There are two matters which the assisting psychiatrists have identified as being problematical.


The other matter that I wanted to deal with finally, your Honours, is the submission, by implication at least, from my learned friend that Dr Kovacevic’s opinion was unsustainable. In my submission, that is not shown by the record to be the case. His opinion was sufficiently sustainable for all parties before the Mental Health Court, including the Director of Public Prosecutions, to submit to the court that it should in fact be accepted. If I can take your Honours to page 46 of the record book to my learned friend’s submissions, he says at line 25 this:


Although Dr Kovacevic in the end favoured the view that the applicant was probably deprived of the capacity to understand that he ought not do the act, he accepted that this was “an almost impossible task” –


That, in fact, is not what Dr Kovacevic said. What Dr Kovacevic actually said is summarised by her Honour in a passage which appears on page 20 of the record book from about line 42 down to about line 55. Your Honours, it might be suggested by the way in which those opinions of Dr Kovacevic were set out in her Honour’s judgment that, in effect, Dr Kovacevic had contradicted himself, but, in fact, if I could quote from his actual report which was the evidence – and I have spoken to Mr Campbell, he has no objection to my doing this – he expressed the opinion in this way. He said:


Reaching an opinion on his capacities is very difficult due to the defendant’s complete amnesia for the relevant event. In the absence of defendant’s account of his motivations, beliefs and thinking processes, establishing individual’s exact mental state at the time of committing the act is an almost impossible task. However, it is my opinion that Mr Reid was probably deprived of the capacity to understand that he ought not to do the act and that a defence of unsoundness of mind can be supported.


HAYNE J: Mr Hamlyn-Harris, we have come to the end of your time.

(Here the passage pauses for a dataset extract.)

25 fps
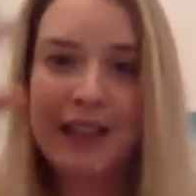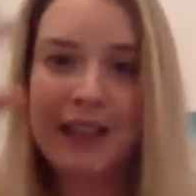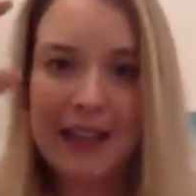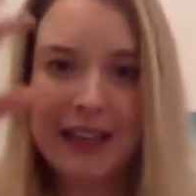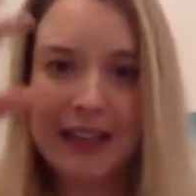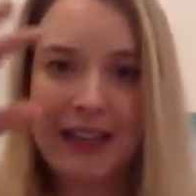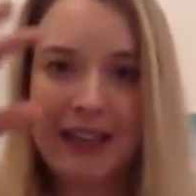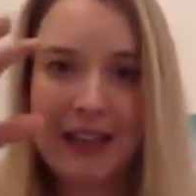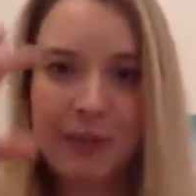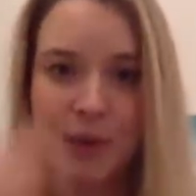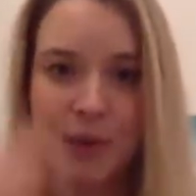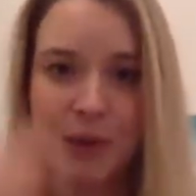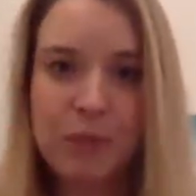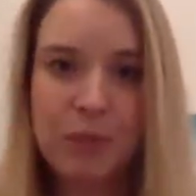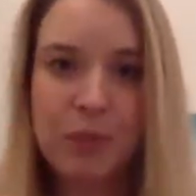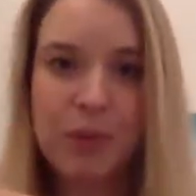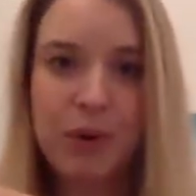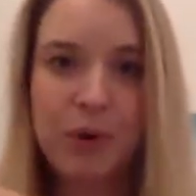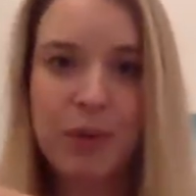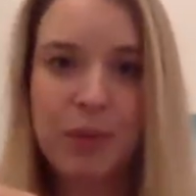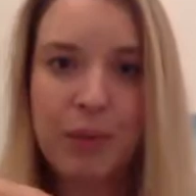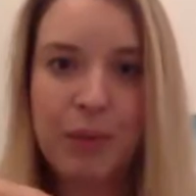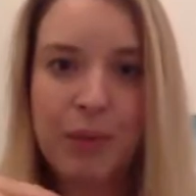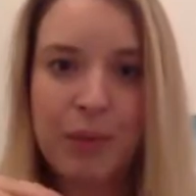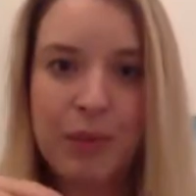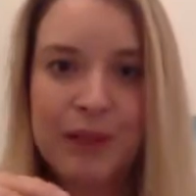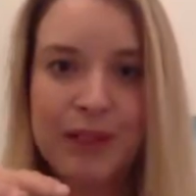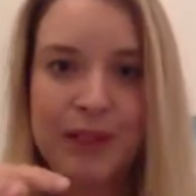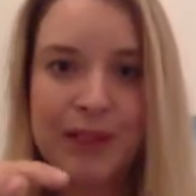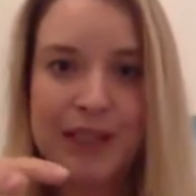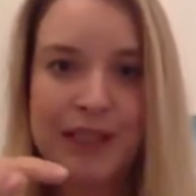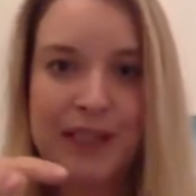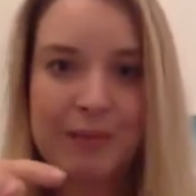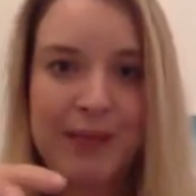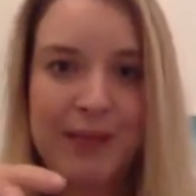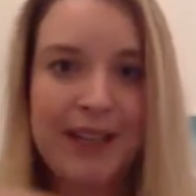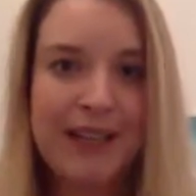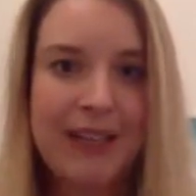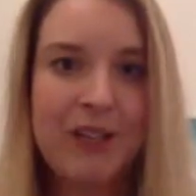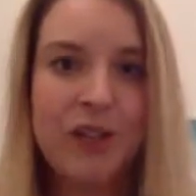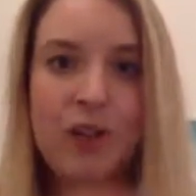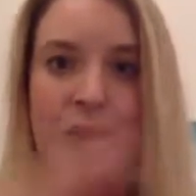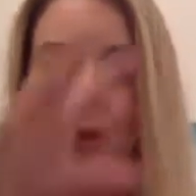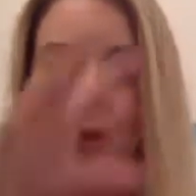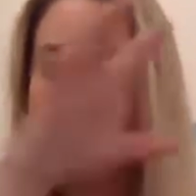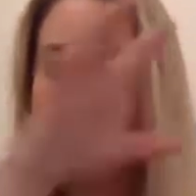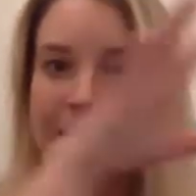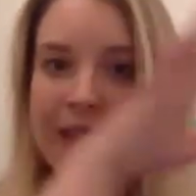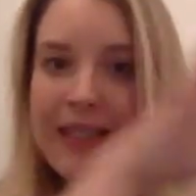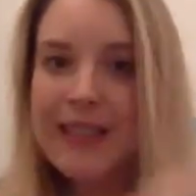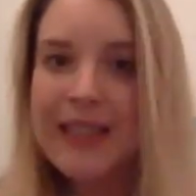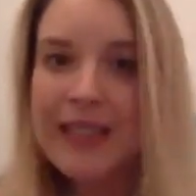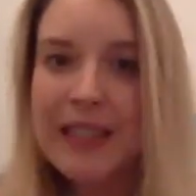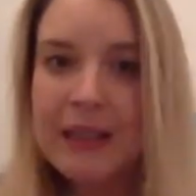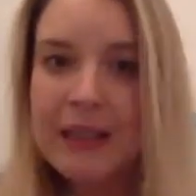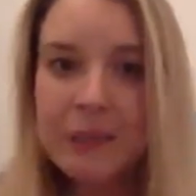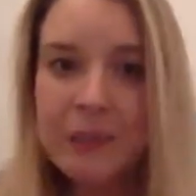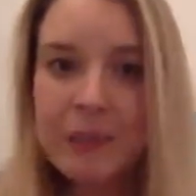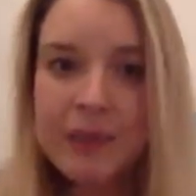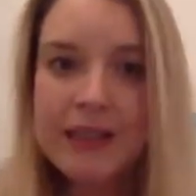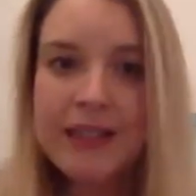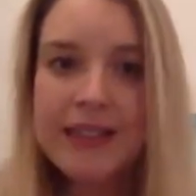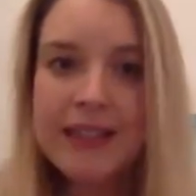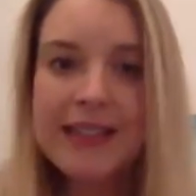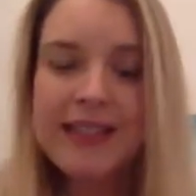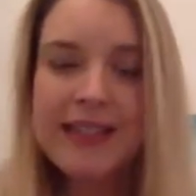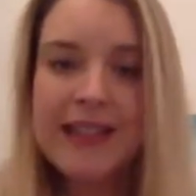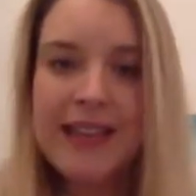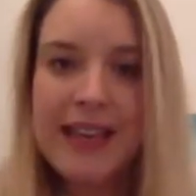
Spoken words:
Like it was more important to make sure my son was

MR HAMLYN-HARRIS: I am sorry, your Honour, I misunderstood the beeper. Thank you, your Honour.


HAYNE J: No. Is there some further point that you need to make?


MR HAMLYN-HARRIS: The only other point I would make, your Honour, is that, in my submission, Dr Kovacevic presented a carefully reasoned report in which he did deal very specifically with the issue of intoxication and the relevant passages are contained in the judgment of the Court of Appeal. Thank you, your Honours.


HAYNE J: Thank you. We will not trouble you, Mr Campbell.


The Mental Health Act 2000 (Qld) establishes the Mental Health Court to determine, among other things, whether a person accused of crime was of unsound mind at the time of the alleged offence. The court is constituted by a judge. In exercising its jurisdiction, section 382(2) provides that:


the court must be assisted by 2 assisting psychiatrists.


One of the functions of an assisting psychiatrist is identified in section 389(1)(c)(i) as being to:


assist the court by advising it—


(i) on the meaning and significance of clinical evidence –


The assisting psychiatrists in this case expressed the opinion that the failure to consider the effect of intoxication as a result of the injection of amphetamines was important in considering the weight to be given to an opinion of an examining psychiatrist that the applicant was of unsound mind at the relevant time. Those views were expressed unequivocally, but neither the manner of expression nor the subject of the view went beyond advice to the court on the significance of clinical evidence that had been given.


There is no reason to doubt the correctness of the conclusions reached by the Court of Appeal of Queensland. Special leave to appeal is accordingly refused.